Please restate the records below word for word, leaving out every picture.

BEGIN Task input

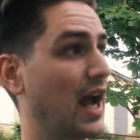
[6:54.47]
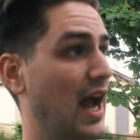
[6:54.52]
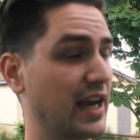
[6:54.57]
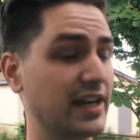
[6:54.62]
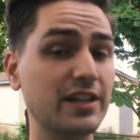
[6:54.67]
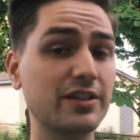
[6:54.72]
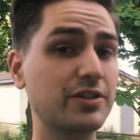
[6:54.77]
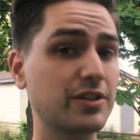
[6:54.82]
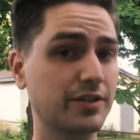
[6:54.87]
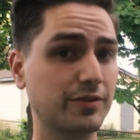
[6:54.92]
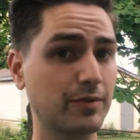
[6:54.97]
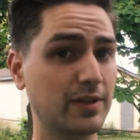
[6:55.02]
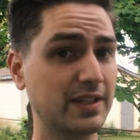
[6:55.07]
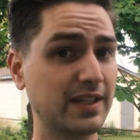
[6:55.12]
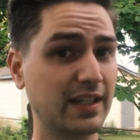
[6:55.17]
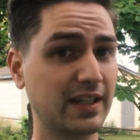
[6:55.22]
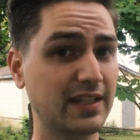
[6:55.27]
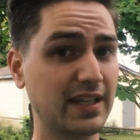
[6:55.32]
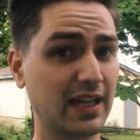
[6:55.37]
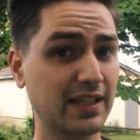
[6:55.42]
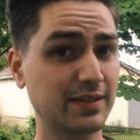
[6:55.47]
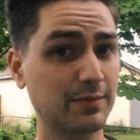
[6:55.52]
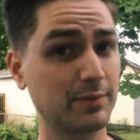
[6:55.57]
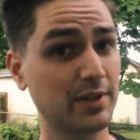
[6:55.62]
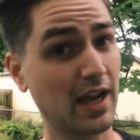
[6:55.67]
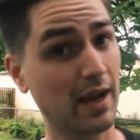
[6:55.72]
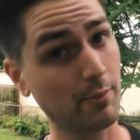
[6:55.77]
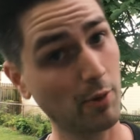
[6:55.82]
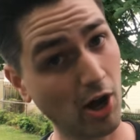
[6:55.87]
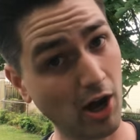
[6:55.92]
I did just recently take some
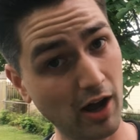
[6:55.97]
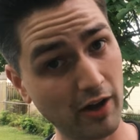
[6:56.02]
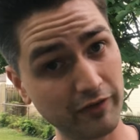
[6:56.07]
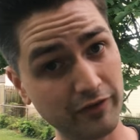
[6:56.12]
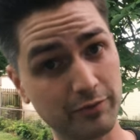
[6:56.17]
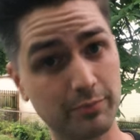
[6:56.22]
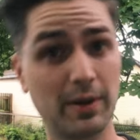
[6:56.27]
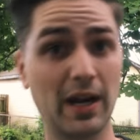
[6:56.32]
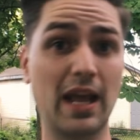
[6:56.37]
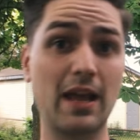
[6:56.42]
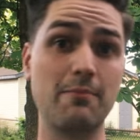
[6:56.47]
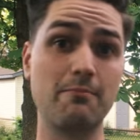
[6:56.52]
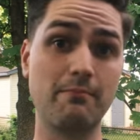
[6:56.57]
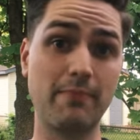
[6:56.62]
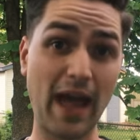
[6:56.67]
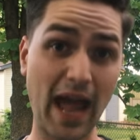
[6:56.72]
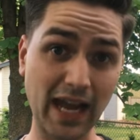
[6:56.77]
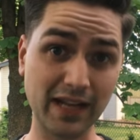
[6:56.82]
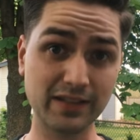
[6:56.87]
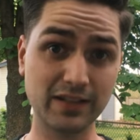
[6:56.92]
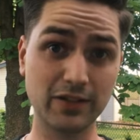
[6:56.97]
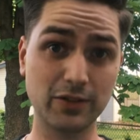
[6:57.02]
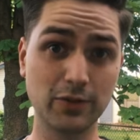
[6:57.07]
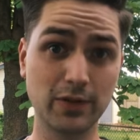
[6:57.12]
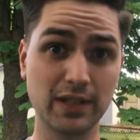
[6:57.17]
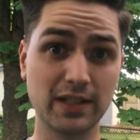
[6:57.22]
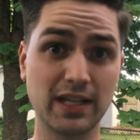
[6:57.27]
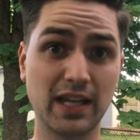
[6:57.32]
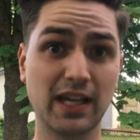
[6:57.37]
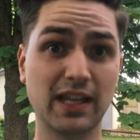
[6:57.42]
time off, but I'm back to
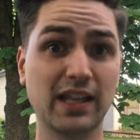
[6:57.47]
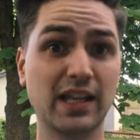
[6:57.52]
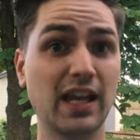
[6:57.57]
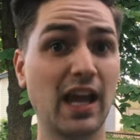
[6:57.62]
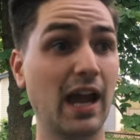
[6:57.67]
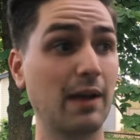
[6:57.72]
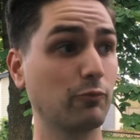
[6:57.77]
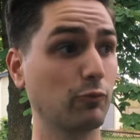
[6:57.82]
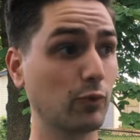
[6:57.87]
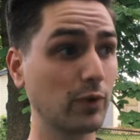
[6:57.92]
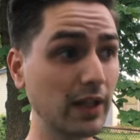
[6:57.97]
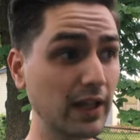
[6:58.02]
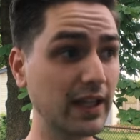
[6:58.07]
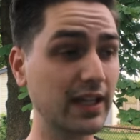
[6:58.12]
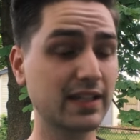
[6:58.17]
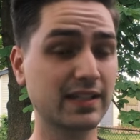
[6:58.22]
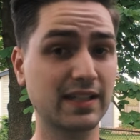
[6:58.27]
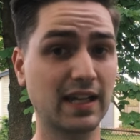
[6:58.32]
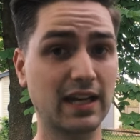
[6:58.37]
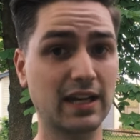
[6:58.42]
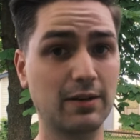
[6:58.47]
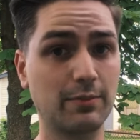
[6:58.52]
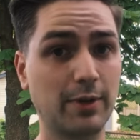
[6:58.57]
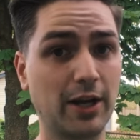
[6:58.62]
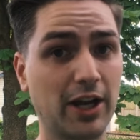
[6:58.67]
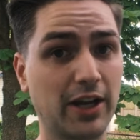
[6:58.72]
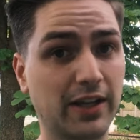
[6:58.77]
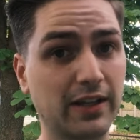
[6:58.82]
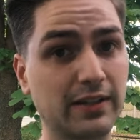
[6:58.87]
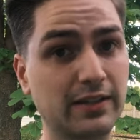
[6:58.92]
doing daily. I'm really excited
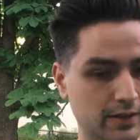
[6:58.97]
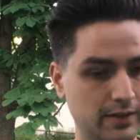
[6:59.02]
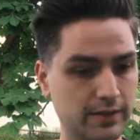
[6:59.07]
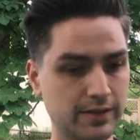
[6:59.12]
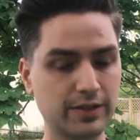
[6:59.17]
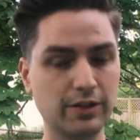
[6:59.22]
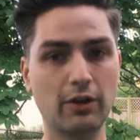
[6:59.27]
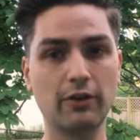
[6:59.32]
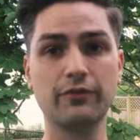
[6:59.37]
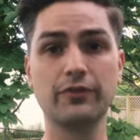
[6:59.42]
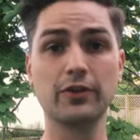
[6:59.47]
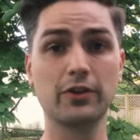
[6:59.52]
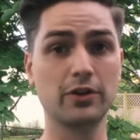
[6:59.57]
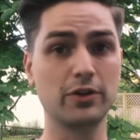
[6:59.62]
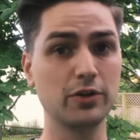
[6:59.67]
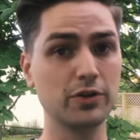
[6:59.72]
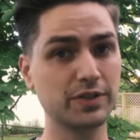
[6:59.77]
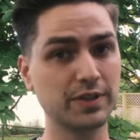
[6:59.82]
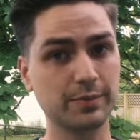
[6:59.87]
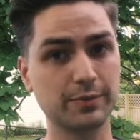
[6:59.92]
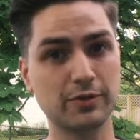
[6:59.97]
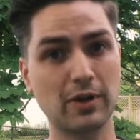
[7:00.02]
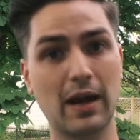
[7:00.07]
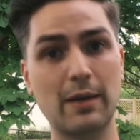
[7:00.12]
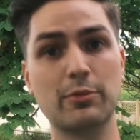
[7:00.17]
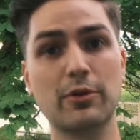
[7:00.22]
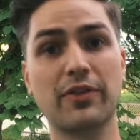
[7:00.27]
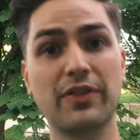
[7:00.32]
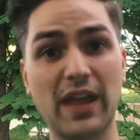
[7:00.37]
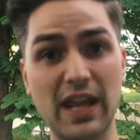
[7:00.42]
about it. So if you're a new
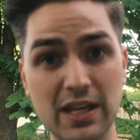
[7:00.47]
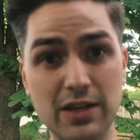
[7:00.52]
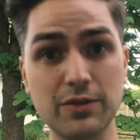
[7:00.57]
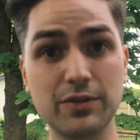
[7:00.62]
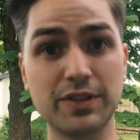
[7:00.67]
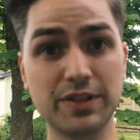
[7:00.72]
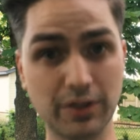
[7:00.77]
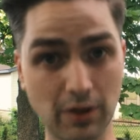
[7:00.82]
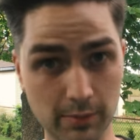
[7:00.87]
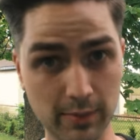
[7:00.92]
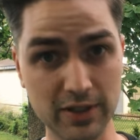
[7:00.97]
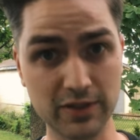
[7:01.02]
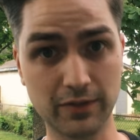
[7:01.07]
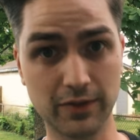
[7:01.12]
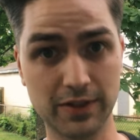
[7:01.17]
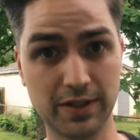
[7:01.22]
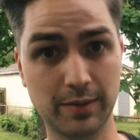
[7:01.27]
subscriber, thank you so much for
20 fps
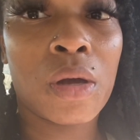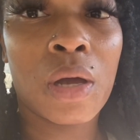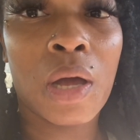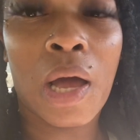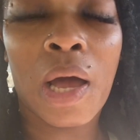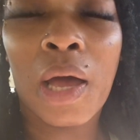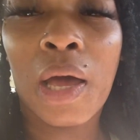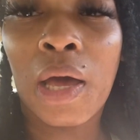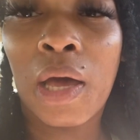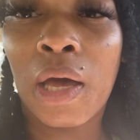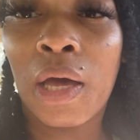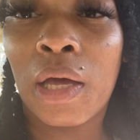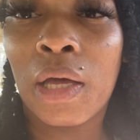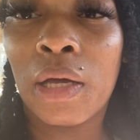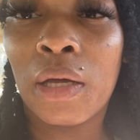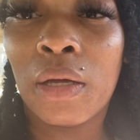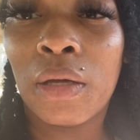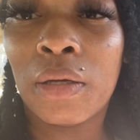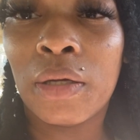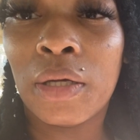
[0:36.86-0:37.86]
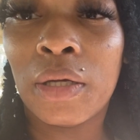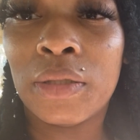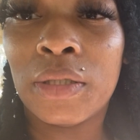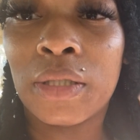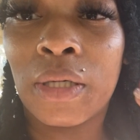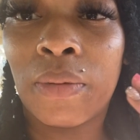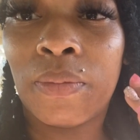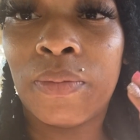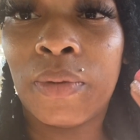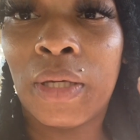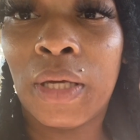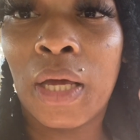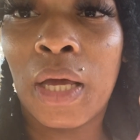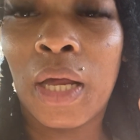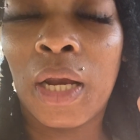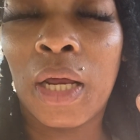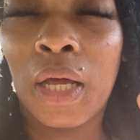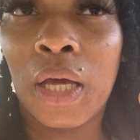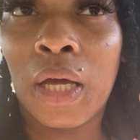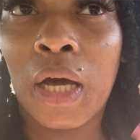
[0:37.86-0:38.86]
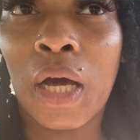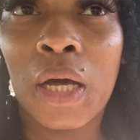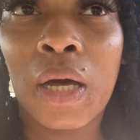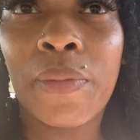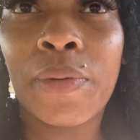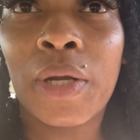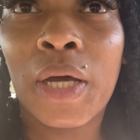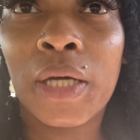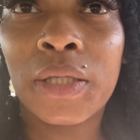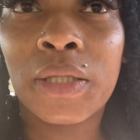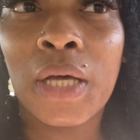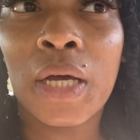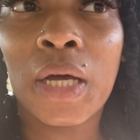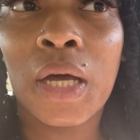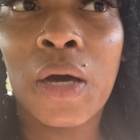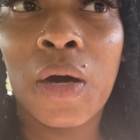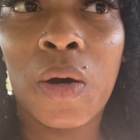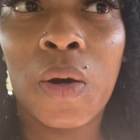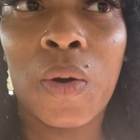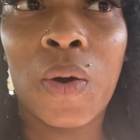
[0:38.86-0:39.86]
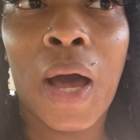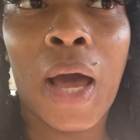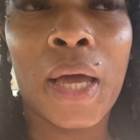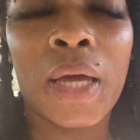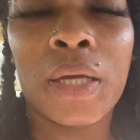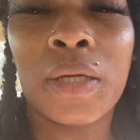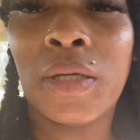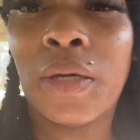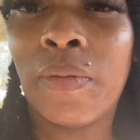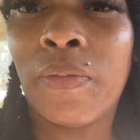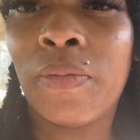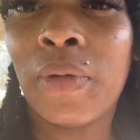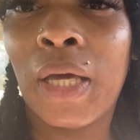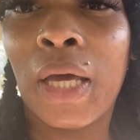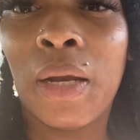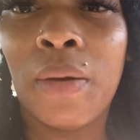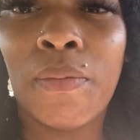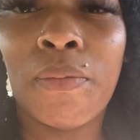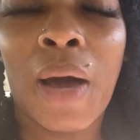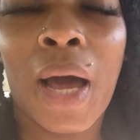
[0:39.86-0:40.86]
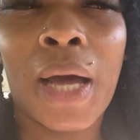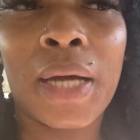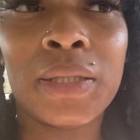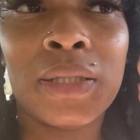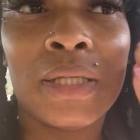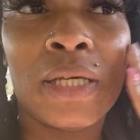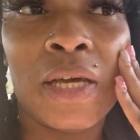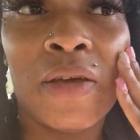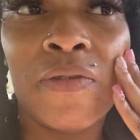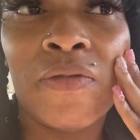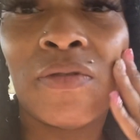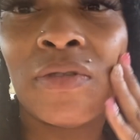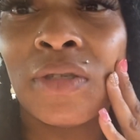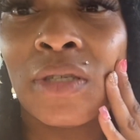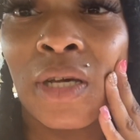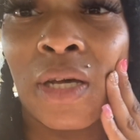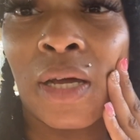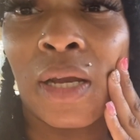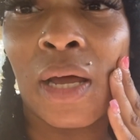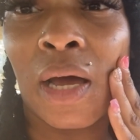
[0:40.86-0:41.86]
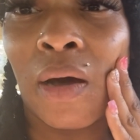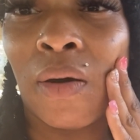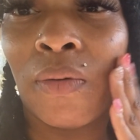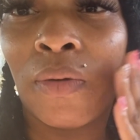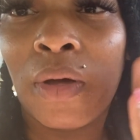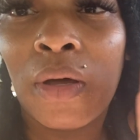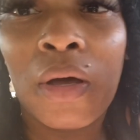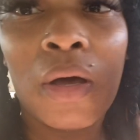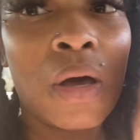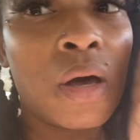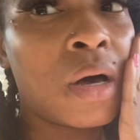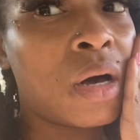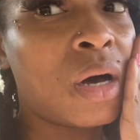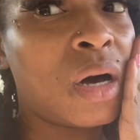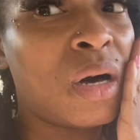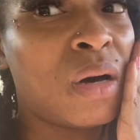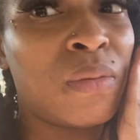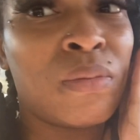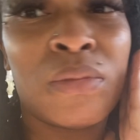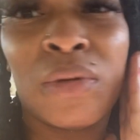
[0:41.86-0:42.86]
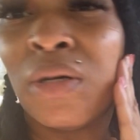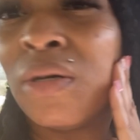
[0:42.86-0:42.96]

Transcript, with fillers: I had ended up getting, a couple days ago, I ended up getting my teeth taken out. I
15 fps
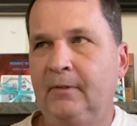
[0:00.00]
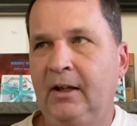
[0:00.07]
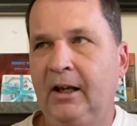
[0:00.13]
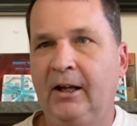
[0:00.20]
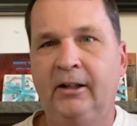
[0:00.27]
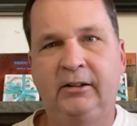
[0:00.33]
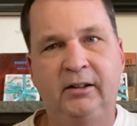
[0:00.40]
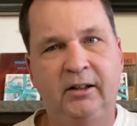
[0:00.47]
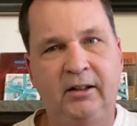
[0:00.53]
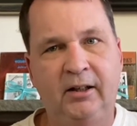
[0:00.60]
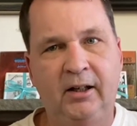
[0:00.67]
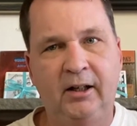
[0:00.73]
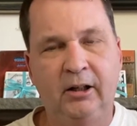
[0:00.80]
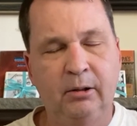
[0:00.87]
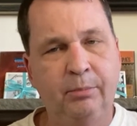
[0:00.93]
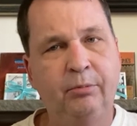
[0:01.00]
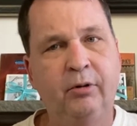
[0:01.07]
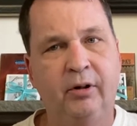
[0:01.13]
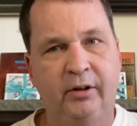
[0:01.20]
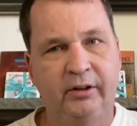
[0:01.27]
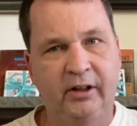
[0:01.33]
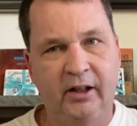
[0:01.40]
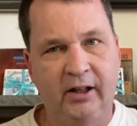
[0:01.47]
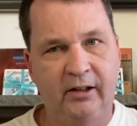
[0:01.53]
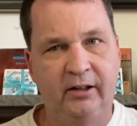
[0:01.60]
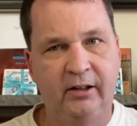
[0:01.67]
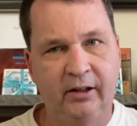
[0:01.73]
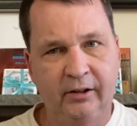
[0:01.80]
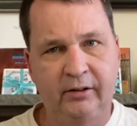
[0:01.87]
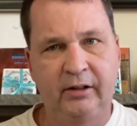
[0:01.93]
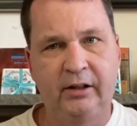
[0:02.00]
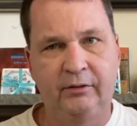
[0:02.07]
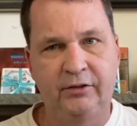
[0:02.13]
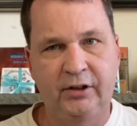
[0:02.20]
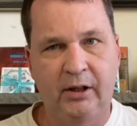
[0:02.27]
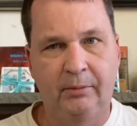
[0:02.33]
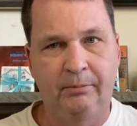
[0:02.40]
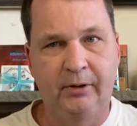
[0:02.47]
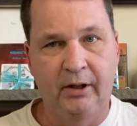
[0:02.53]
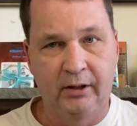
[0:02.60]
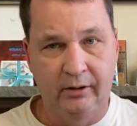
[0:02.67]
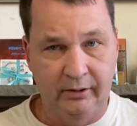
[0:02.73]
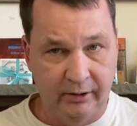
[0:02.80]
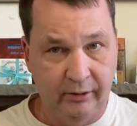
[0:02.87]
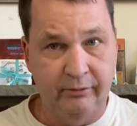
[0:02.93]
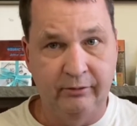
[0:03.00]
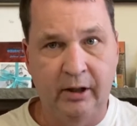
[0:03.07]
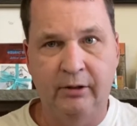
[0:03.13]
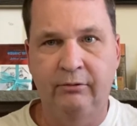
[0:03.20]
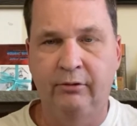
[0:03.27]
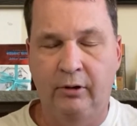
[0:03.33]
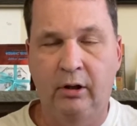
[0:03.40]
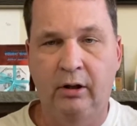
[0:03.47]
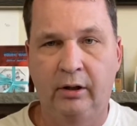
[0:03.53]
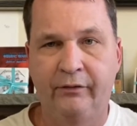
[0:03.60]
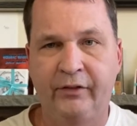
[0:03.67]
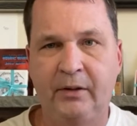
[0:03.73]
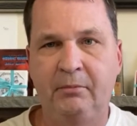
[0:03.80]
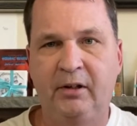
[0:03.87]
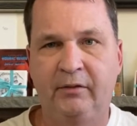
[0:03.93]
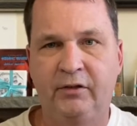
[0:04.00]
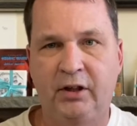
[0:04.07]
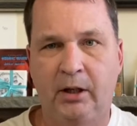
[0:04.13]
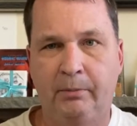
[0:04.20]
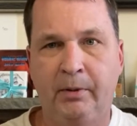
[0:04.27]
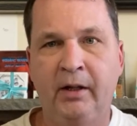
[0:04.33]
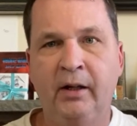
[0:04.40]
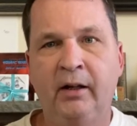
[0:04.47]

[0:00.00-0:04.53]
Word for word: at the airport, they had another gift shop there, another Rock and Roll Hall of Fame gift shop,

END Task input

* _Response_:
[6:54.47]
[6:54.52]
[6:54.57]
[6:54.62]
[6:54.67]
[6:54.72]
[6:54.77]
[6:54.82]
[6:54.87]
[6:54.92]
[6:54.97]
[6:55.02]
[6:55.07]
[6:55.12]
[6:55.17]
[6:55.22]
[6:55.27]
[6:55.32]
[6:55.37]
[6:55.42]
[6:55.47]
[6:55.52]
[6:55.57]
[6:55.62]
[6:55.67]
[6:55.72]
[6:55.77]
[6:55.82]
[6:55.87]
[6:55.92]
I did just recently take some
[6:55.97]
[6:56.02]
[6:56.07]
[6:56.12]
[6:56.17]
[6:56.22]
[6:56.27]
[6:56.32]
[6:56.37]
[6:56.42]
[6:56.47]
[6:56.52]
[6:56.57]
[6:56.62]
[6:56.67]
[6:56.72]
[6:56.77]
[6:56.82]
[6:56.87]
[6:56.92]
[6:56.97]
[6:57.02]
[6:57.07]
[6:57.12]
[6:57.17]
[6:57.22]
[6:57.27]
[6:57.32]
[6:57.37]
[6:57.42]
time off, but I'm back to
[6:57.47]
[6:57.52]
[6:57.57]
[6:57.62]
[6:57.67]
[6:57.72]
[6:57.77]
[6:57.82]
[6:57.87]
[6:57.92]
[6:57.97]
[6:58.02]
[6:58.07]
[6:58.12]
[6:58.17]
[6:58.22]
[6:58.27]
[6:58.32]
[6:58.37]
[6:58.42]
[6:58.47]
[6:58.52]
[6:58.57]
[6:58.62]
[6:58.67]
[6:58.72]
[6:58.77]
[6:58.82]
[6:58.87]
[6:58.92]
doing daily. I'm really excited
[6:58.97]
[6:59.02]
[6:59.07]
[6:59.12]
[6:59.17]
[6:59.22]
[6:59.27]
[6:59.32]
[6:59.37]
[6:59.42]
[6:59.47]
[6:59.52]
[6:59.57]
[6:59.62]
[6:59.67]
[6:59.72]
[6:59.77]
[6:59.82]
[6:59.87]
[6:59.92]
[6:59.97]
[7:00.02]
[7:00.07]
[7:00.12]
[7:00.17]
[7:00.22]
[7:00.27]
[7:00.32]
[7:00.37]
[7:00.42]
about it. So if you're a new
[7:00.47]
[7:00.52]
[7:00.57]
[7:00.62]
[7:00.67]
[7:00.72]
[7:00.77]
[7:00.82]
[7:00.87]
[7:00.92]
[7:00.97]
[7:01.02]
[7:01.07]
[7:01.12]
[7:01.17]
[7:01.22]
[7:01.27]
subscriber, thank you so much for
20 fps
[0:36.86-0:37.86]
[0:37.86-0:38.86]
[0:38.86-0:39.86]
[0:39.86-0:40.86]
[0:40.86-0:41.86]
[0:41.86-0:42.86]
[0:42.86-0:42.96]

Transcript, with fillers: I had ended up getting, a couple days ago, I ended up getting my teeth taken out. I
15 fps
[0:00.00]
[0:00.07]
[0:00.13]
[0:00.20]
[0:00.27]
[0:00.33]
[0:00.40]
[0:00.47]
[0:00.53]
[0:00.60]
[0:00.67]
[0:00.73]
[0:00.80]
[0:00.87]
[0:00.93]
[0:01.00]
[0:01.07]
[0:01.13]
[0:01.20]
[0:01.27]
[0:01.33]
[0:01.40]
[0:01.47]
[0:01.53]
[0:01.60]
[0:01.67]
[0:01.73]
[0:01.80]
[0:01.87]
[0:01.93]
[0:02.00]
[0:02.07]
[0:02.13]
[0:02.20]
[0:02.27]
[0:02.33]
[0:02.40]
[0:02.47]
[0:02.53]
[0:02.60]
[0:02.67]
[0:02.73]
[0:02.80]
[0:02.87]
[0:02.93]
[0:03.00]
[0:03.07]
[0:03.13]
[0:03.20]
[0:03.27]
[0:03.33]
[0:03.40]
[0:03.47]
[0:03.53]
[0:03.60]
[0:03.67]
[0:03.73]
[0:03.80]
[0:03.87]
[0:03.93]
[0:04.00]
[0:04.07]
[0:04.13]
[0:04.20]
[0:04.27]
[0:04.33]
[0:04.40]
[0:04.47]

[0:00.00-0:04.53]
Word for word: at the airport, they had another gift shop there, another Rock and Roll Hall of Fame gift shop,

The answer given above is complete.